* _Problem to solve_: Omit the pictures and output every entry below exactly as written.

* _Collected data_:
-*-
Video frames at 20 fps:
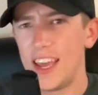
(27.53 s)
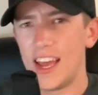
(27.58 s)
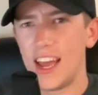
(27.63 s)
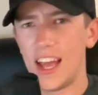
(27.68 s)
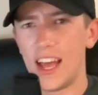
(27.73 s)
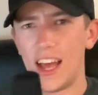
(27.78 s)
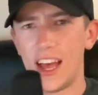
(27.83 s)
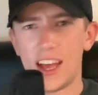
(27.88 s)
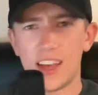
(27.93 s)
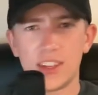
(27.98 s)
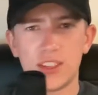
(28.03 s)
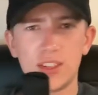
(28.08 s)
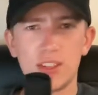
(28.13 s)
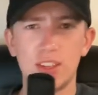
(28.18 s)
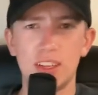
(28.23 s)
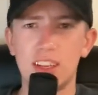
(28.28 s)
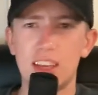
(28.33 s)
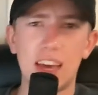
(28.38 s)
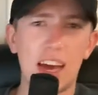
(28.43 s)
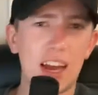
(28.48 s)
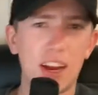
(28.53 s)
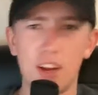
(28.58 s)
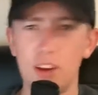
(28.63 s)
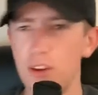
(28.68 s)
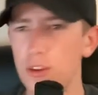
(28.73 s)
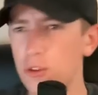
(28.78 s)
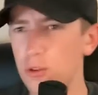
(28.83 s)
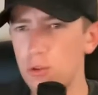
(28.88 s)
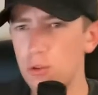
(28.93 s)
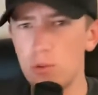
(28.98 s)
Got a
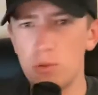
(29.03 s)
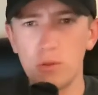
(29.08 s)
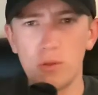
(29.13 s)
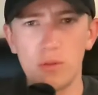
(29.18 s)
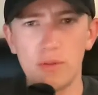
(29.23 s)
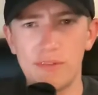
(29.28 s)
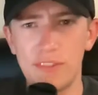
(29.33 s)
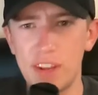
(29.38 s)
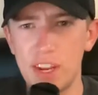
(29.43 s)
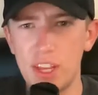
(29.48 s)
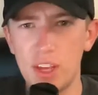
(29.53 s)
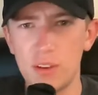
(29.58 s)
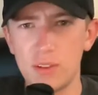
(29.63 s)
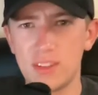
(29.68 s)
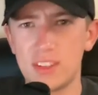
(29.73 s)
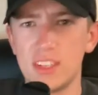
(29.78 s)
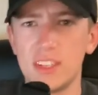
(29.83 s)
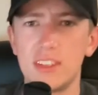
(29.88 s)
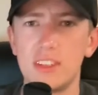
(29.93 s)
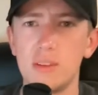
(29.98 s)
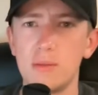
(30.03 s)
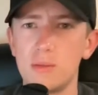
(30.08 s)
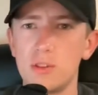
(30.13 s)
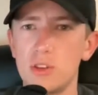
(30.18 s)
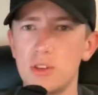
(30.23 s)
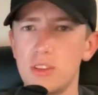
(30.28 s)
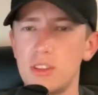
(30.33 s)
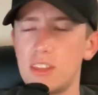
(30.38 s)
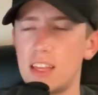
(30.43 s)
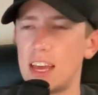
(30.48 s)
new video system
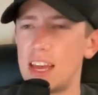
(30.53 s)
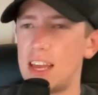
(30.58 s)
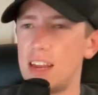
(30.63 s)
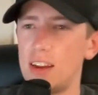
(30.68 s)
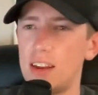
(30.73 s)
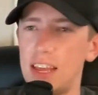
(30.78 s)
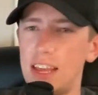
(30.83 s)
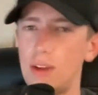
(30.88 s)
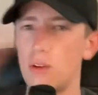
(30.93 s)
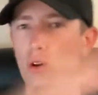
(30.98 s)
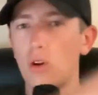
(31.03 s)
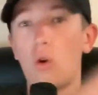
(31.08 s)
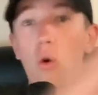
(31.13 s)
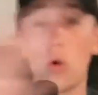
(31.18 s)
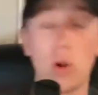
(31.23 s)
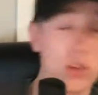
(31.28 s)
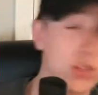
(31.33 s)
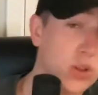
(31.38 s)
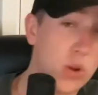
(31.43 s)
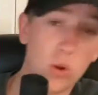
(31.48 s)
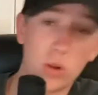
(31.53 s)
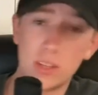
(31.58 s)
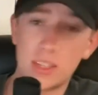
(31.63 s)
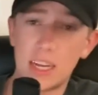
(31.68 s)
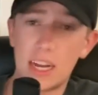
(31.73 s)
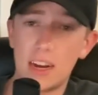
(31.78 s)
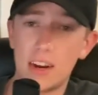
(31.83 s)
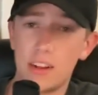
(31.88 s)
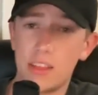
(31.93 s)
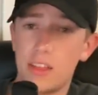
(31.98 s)
so that it records the whole
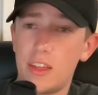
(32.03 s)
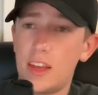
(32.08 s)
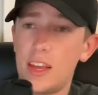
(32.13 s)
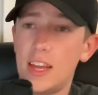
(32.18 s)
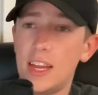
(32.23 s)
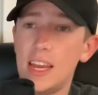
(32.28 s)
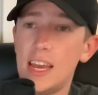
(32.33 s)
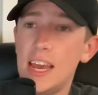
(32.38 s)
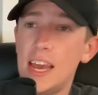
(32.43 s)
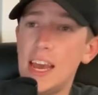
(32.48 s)
entire thing,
-*-
* _Reply_:
Video frames at 20 fps:
(27.53 s)
(27.58 s)
(27.63 s)
(27.68 s)
(27.73 s)
(27.78 s)
(27.83 s)
(27.88 s)
(27.93 s)
(27.98 s)
(28.03 s)
(28.08 s)
(28.13 s)
(28.18 s)
(28.23 s)
(28.28 s)
(28.33 s)
(28.38 s)
(28.43 s)
(28.48 s)
(28.53 s)
(28.58 s)
(28.63 s)
(28.68 s)
(28.73 s)
(28.78 s)
(28.83 s)
(28.88 s)
(28.93 s)
(28.98 s)
Got a
(29.03 s)
(29.08 s)
(29.13 s)
(29.18 s)
(29.23 s)
(29.28 s)
(29.33 s)
(29.38 s)
(29.43 s)
(29.48 s)
(29.53 s)
(29.58 s)
(29.63 s)
(29.68 s)
(29.73 s)
(29.78 s)
(29.83 s)
(29.88 s)
(29.93 s)
(29.98 s)
(30.03 s)
(30.08 s)
(30.13 s)
(30.18 s)
(30.23 s)
(30.28 s)
(30.33 s)
(30.38 s)
(30.43 s)
(30.48 s)
new video system
(30.53 s)
(30.58 s)
(30.63 s)
(30.68 s)
(30.73 s)
(30.78 s)
(30.83 s)
(30.88 s)
(30.93 s)
(30.98 s)
(31.03 s)
(31.08 s)
(31.13 s)
(31.18 s)
(31.23 s)
(31.28 s)
(31.33 s)
(31.38 s)
(31.43 s)
(31.48 s)
(31.53 s)
(31.58 s)
(31.63 s)
(31.68 s)
(31.73 s)
(31.78 s)
(31.83 s)
(31.88 s)
(31.93 s)
(31.98 s)
so that it records the whole
(32.03 s)
(32.08 s)
(32.13 s)
(32.18 s)
(32.23 s)
(32.28 s)
(32.33 s)
(32.38 s)
(32.43 s)
(32.48 s)
entire thing,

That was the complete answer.